Fezagepras (setogepram; PBI-4050), which is a FFAR1 (GPR40) agonist and GPR84 antagonist, was under investigation by the Canadian biotechnology firm Prometic for the treatment of fibrosis, but was discontinued in 2022.

LMNL-6511 is a selective GPR84 antagonist which is in phase 1/2 clinical trials for treatment of fibrosis.

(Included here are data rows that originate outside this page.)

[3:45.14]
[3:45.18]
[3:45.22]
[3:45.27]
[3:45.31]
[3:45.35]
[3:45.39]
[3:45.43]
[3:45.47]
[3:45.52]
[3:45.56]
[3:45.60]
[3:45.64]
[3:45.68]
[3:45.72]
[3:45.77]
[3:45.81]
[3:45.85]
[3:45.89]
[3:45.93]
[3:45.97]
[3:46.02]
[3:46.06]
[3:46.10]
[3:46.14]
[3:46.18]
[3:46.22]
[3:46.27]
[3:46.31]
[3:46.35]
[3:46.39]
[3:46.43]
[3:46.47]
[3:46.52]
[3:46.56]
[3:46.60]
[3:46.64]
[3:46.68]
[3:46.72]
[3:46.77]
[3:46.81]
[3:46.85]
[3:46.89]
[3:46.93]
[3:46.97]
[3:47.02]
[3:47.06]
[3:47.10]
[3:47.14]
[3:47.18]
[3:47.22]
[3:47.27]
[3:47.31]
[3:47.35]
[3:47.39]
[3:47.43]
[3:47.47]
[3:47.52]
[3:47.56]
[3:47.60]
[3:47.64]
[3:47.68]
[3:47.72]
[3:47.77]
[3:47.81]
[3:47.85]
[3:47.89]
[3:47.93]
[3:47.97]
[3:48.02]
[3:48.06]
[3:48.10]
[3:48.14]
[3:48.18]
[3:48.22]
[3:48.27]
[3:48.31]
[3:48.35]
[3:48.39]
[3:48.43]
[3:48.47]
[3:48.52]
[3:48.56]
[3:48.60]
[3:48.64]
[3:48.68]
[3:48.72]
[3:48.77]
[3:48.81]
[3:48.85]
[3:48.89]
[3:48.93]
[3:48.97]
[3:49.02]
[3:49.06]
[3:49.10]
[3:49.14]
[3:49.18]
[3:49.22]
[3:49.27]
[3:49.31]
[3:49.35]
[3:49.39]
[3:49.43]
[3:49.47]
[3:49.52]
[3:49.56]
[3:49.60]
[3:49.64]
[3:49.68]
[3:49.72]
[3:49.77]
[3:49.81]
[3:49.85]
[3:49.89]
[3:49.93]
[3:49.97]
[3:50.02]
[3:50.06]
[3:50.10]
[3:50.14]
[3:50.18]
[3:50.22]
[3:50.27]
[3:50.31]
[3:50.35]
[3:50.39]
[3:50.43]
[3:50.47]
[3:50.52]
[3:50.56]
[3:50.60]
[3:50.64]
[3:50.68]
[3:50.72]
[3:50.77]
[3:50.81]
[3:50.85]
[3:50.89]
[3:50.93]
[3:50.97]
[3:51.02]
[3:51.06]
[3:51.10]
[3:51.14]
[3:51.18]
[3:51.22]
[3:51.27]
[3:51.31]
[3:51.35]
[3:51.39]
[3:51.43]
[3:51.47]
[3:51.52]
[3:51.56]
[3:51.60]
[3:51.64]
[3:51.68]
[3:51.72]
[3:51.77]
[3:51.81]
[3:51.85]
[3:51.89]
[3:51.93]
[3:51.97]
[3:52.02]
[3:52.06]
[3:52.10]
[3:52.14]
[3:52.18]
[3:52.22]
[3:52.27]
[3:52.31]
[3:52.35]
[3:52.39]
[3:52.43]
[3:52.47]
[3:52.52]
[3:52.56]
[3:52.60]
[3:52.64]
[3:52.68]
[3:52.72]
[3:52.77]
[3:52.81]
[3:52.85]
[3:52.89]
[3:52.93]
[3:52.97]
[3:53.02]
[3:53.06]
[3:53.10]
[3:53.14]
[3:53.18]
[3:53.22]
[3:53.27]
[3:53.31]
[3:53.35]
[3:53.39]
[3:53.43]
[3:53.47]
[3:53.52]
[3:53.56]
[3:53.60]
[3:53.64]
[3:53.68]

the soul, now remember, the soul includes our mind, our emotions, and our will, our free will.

===Classification of GPR84===
Based on its binding and activation by medium-chain fatty acids, GPR84 has been recognized as a possible member of the free fatty acid receptor family. However, GPR84 has not yet been given a FFAR designation possibly because capric acid, the most potent medium-chain fatty acid in activating GPR44, requires high concentrations (e.g., in the micromolar range) to do so. This consideration supports the need to search for other naturally occurring agents that are more potent than caproic acid in activating this receptor. In the meantime, GPR84 continues to be defined as an orphan receptor, i.e., a receptor whose naturally occurring activator(s) is unclear.

== Major mediator in pathologic fibrotic pathways ==
GPR84 has been proposed to be a major mediator in pathologic fibrotic pathways.